Epitopes on S2. (A) Pre- (left) and post-fusion (right) structures of SARS-CoV-2 spike S2 colored by domain. Approximate orientations of viral and host membranes at each stage of fusion depicted by curved dashed lines. (B) Ribbon diagram showing the fusion peptide epitope (residues 809–833). Purple side chains indicate important contact residues for COV44–62 and COV44–79. (C) Ribbon diagram showing the stem-helix epitope. Contact residues for CV3–25, S2P6, CC40.8, and B6 are colored blue and labeled. Exposed indicates side of stem-helix that is solvent accessible on the prefusion conformation; cryptic label indicates solvent inaccessible side of stem-helix in the prefusion conformation. Red star indicates H1159 clash predicted to prevent B6 neutralization of sarbecoviruses. (D) Multiple sequence alignment of the fusion peptide (left) and stem-helix (right) epitope for β-coronaviruses SARS-CoV-2, SARS-CoV, MERS-CoV, hCOV-OC43, hCOV-HKU1, and bCoV-HKU4; α-coronaviruses NL63 and 229E; and δ-coronavirus porcine deltacoronavirus (PDCoV). Dots indicate conserved residues relative to SARS-CoV-2 Wuhan-Hu-1 reference strain (top). Horizontal highlights mark contact residues for antibodies listed below alignment, either previously reported (COV44–62 & COV44–79 (Dacon et al., 2022)) or identified by buried surface area analysis in UCSF ChimeraX (S2P6, PDB: 7RNJ; B6, PDB: 7M55; CC40.8, PDB: 7SJS; CV3–25, PDB: 7NAB) with a probe radius of 1.4 Å and default cutoff of 1.0 Å² (Goddard et al., 2018).

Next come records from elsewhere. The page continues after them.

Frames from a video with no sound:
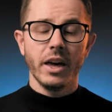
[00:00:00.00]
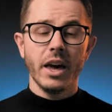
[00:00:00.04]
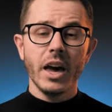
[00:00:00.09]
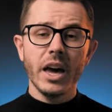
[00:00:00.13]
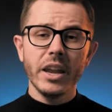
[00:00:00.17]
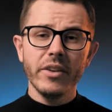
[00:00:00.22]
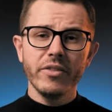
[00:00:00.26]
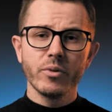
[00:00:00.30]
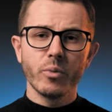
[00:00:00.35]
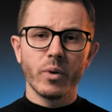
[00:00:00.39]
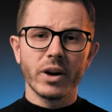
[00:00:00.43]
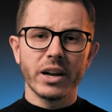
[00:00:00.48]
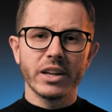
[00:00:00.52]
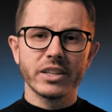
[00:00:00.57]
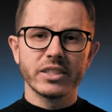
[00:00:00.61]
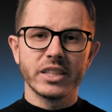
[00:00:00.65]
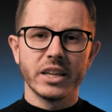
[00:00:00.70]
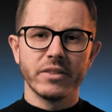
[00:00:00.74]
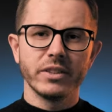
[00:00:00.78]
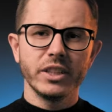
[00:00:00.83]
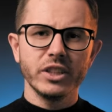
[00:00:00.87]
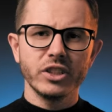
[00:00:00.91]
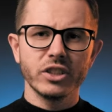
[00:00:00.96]
And if you want to
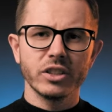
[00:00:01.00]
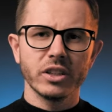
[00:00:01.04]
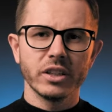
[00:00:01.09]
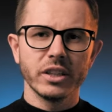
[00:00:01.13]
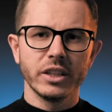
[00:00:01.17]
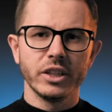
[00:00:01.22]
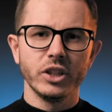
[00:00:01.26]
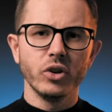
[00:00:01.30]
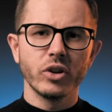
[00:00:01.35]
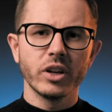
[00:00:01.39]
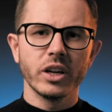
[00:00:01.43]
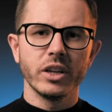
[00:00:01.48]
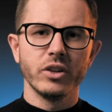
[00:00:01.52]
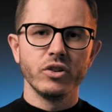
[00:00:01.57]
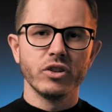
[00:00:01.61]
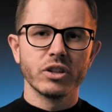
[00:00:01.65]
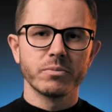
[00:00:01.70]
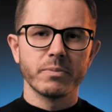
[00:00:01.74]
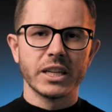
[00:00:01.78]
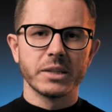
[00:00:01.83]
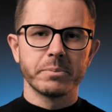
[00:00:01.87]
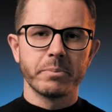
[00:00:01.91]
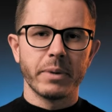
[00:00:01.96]
save additionally, you can use
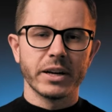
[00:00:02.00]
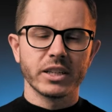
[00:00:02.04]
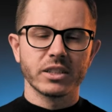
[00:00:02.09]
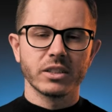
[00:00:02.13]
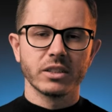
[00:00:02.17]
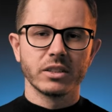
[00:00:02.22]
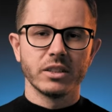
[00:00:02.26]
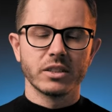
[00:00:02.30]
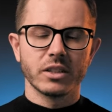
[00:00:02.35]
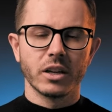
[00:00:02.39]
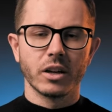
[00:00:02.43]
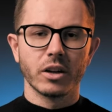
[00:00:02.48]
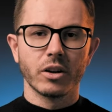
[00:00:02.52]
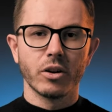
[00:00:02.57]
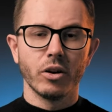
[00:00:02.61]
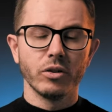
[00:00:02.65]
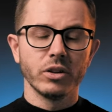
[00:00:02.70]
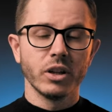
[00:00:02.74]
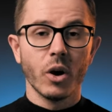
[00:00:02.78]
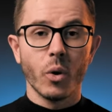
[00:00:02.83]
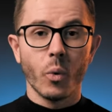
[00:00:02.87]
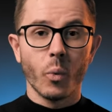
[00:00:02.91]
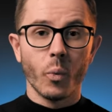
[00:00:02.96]
my special discount code,
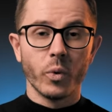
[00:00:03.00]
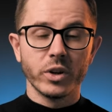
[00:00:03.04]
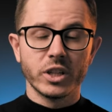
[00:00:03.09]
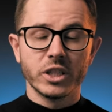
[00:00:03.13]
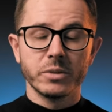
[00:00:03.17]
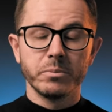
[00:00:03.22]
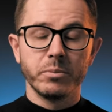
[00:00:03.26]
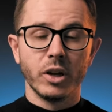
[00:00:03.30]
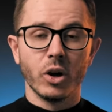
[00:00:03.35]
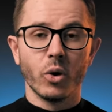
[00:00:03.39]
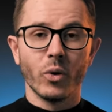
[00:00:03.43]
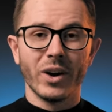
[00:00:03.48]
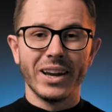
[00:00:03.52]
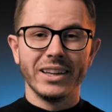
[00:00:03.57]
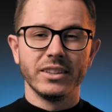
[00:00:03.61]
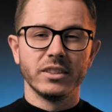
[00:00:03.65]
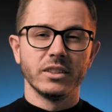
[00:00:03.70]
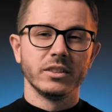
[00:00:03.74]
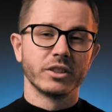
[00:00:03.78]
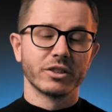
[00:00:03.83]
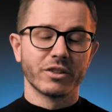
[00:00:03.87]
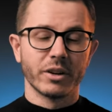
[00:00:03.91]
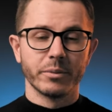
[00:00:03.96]
which is below in the
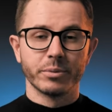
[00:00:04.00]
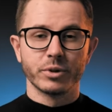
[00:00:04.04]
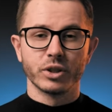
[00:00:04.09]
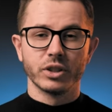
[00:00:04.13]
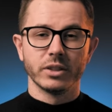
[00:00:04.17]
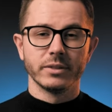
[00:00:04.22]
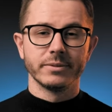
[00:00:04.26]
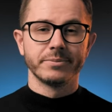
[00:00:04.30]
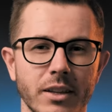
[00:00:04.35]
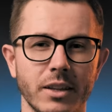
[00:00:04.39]
description.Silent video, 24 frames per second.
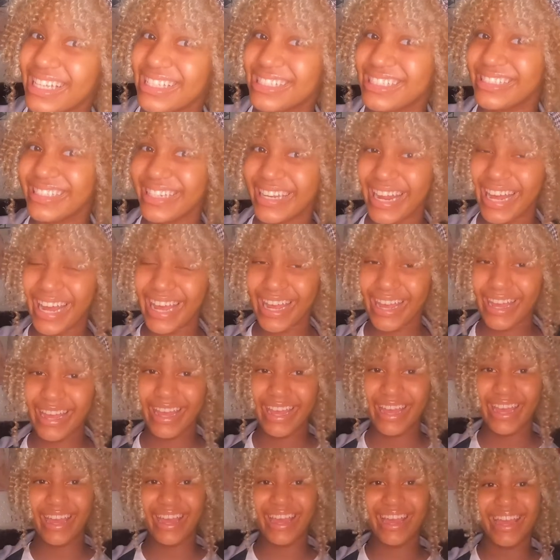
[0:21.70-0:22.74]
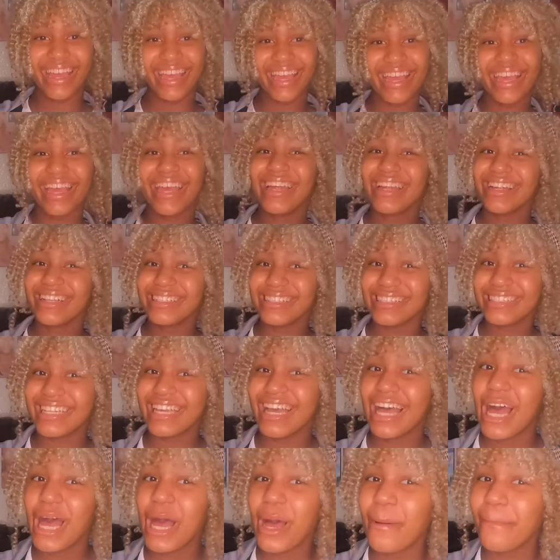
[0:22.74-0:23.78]
guys today. And
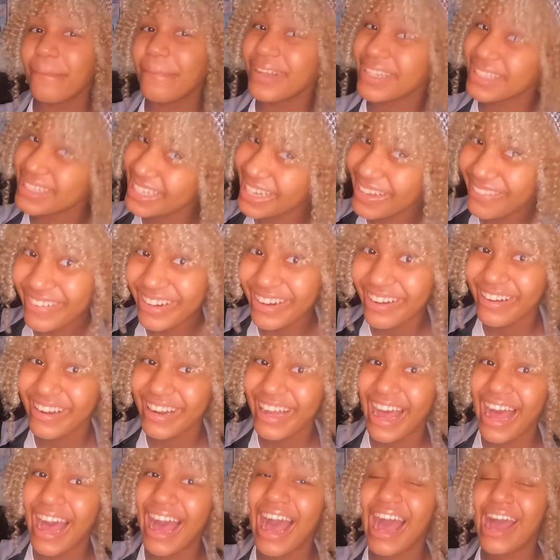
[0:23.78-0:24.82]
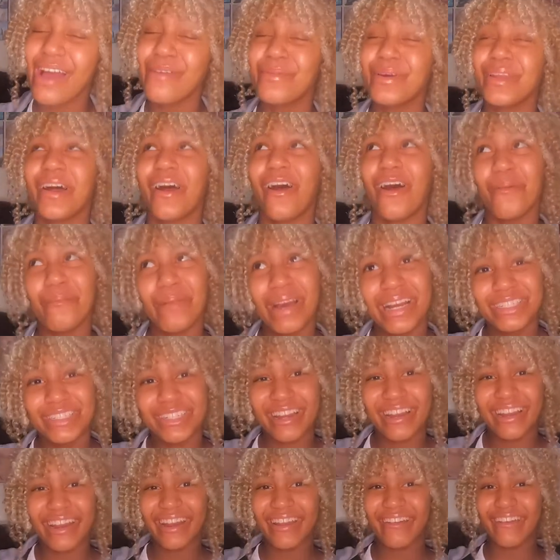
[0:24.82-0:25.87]
believe it or not, I've been on my
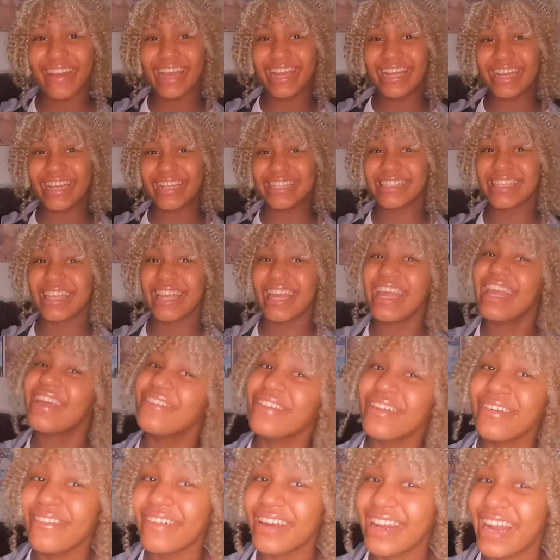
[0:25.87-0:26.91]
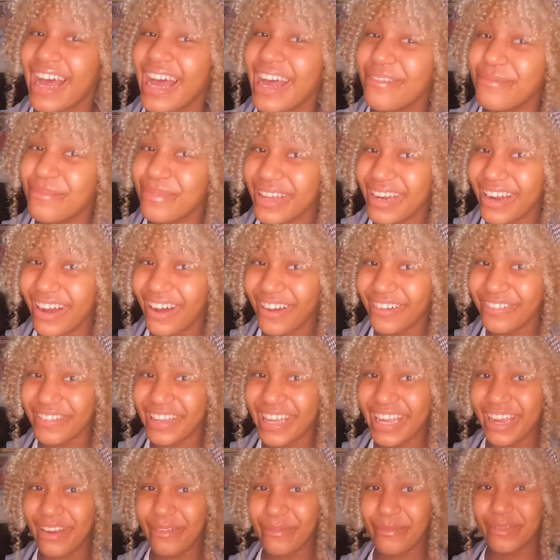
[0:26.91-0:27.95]
journey to greatness even when I've been
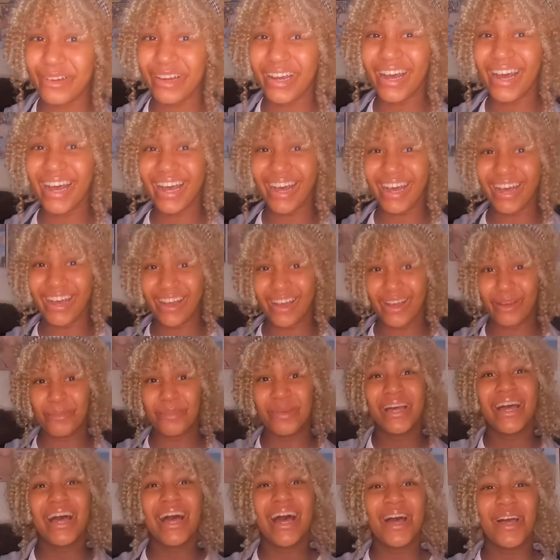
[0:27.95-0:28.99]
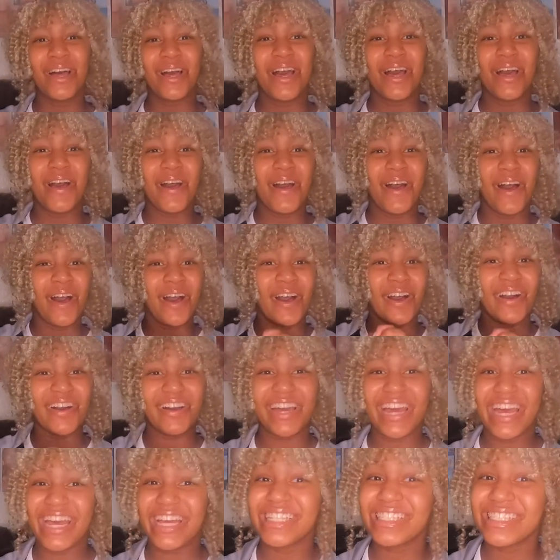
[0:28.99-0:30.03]
off camera. Um,
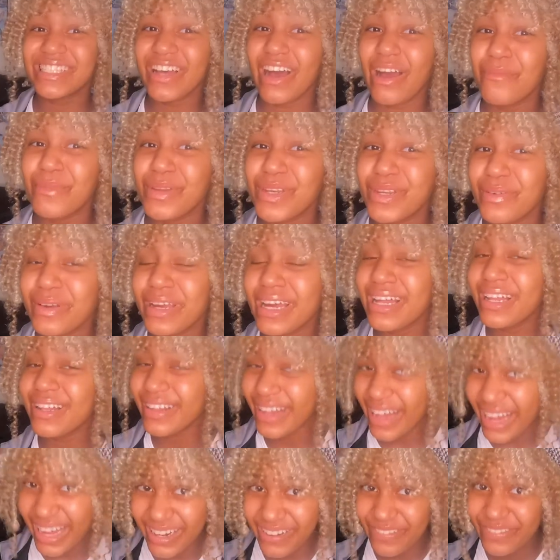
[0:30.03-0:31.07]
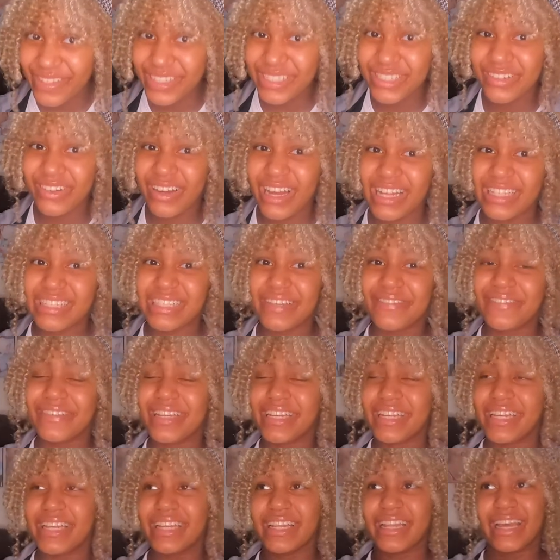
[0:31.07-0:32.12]
Okay, so I've been doing a lot of physical
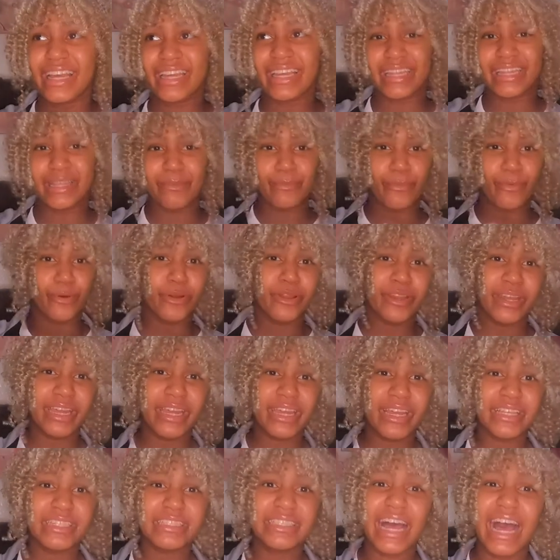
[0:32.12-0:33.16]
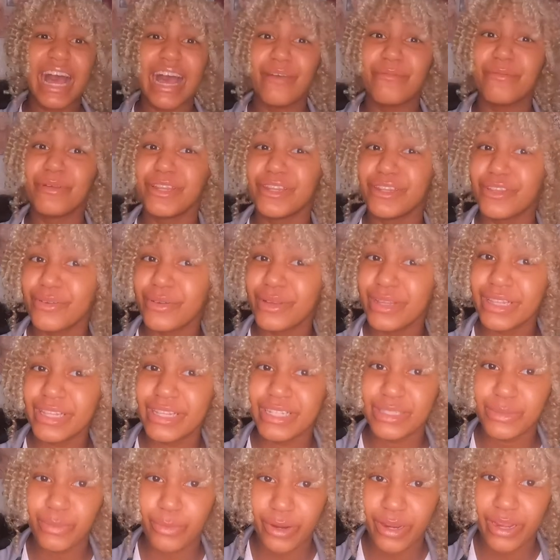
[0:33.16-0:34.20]
activity. Like in the mornings, I've been doing
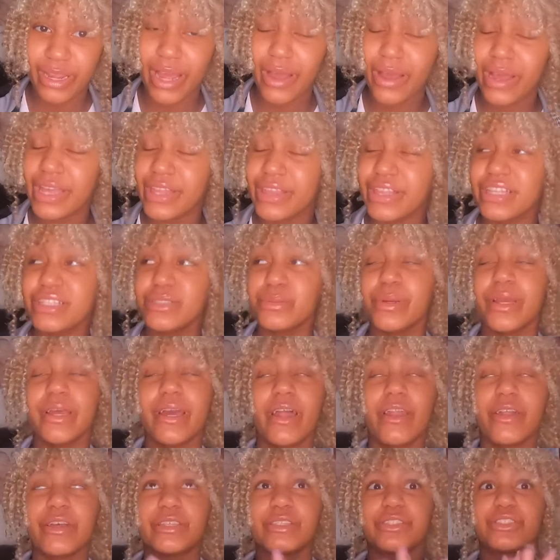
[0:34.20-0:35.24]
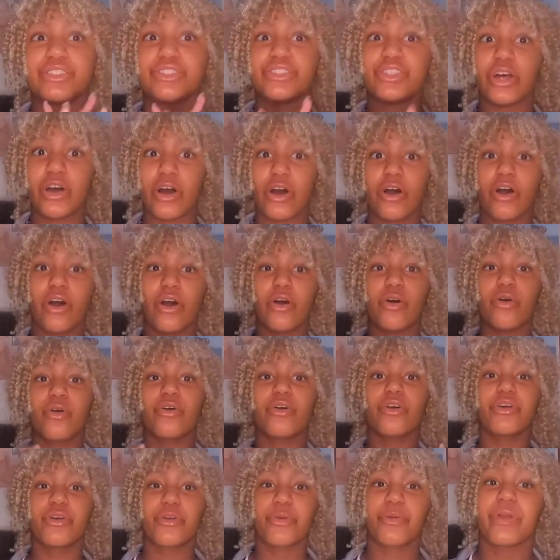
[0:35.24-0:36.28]
this workout, and this workout is
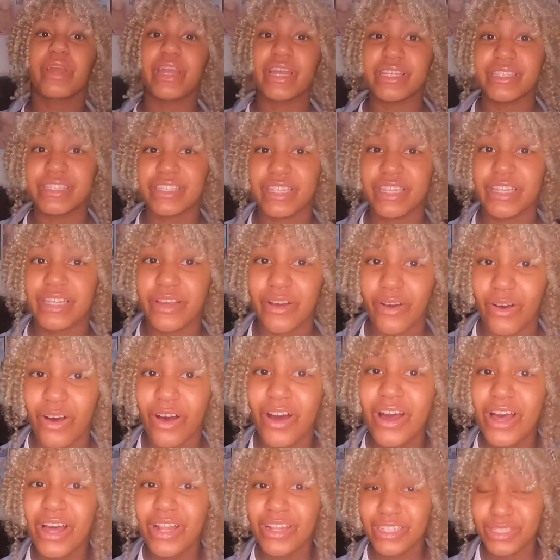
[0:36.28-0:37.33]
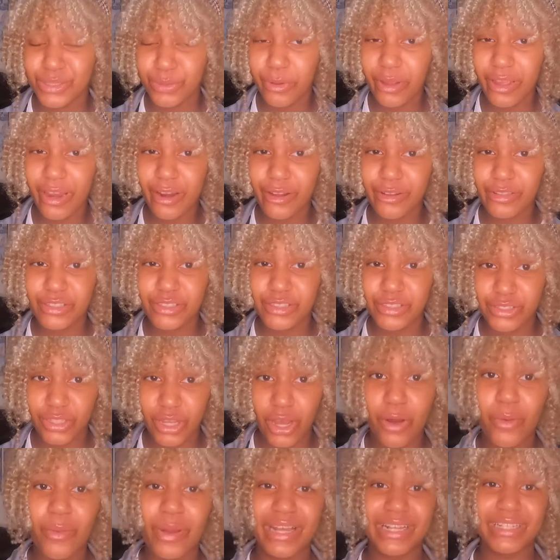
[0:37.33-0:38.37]
so crazy, y'all. This workout is
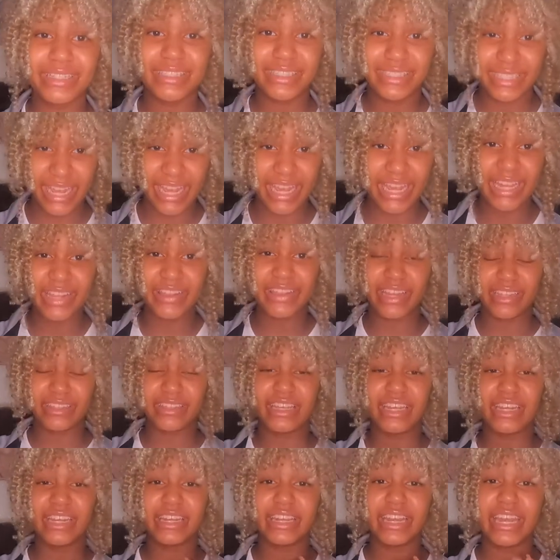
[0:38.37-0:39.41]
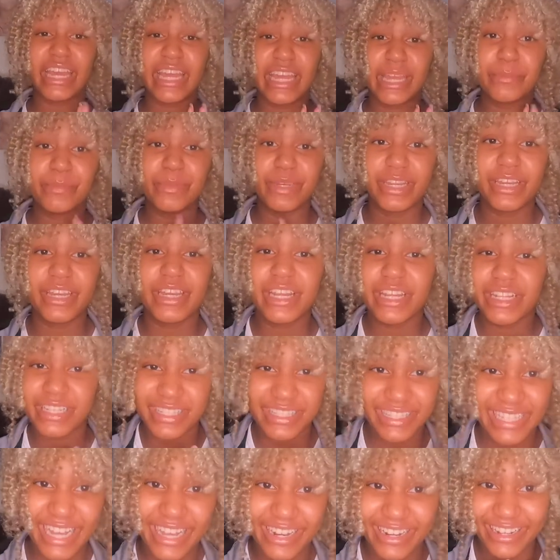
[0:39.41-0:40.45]
so insane that they named it
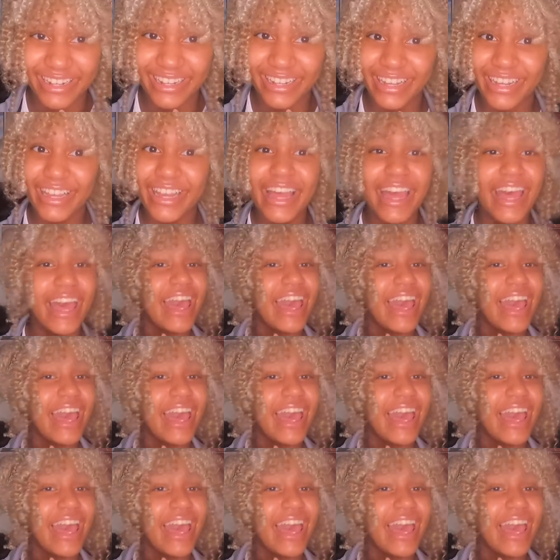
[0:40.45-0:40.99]
Insanity.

Horizontal highlights are not related to the originating viral sequence they cover. Vertical green outlines indicate totally conserved residues between all listed coronaviruses (FP) or only β-coronaviruses (SH). Stars above alignment indicate contact residues important for binding by each antibody if data is available. Branched icon above N1158 indicates N-linked glycan site on SARS-CoV-2.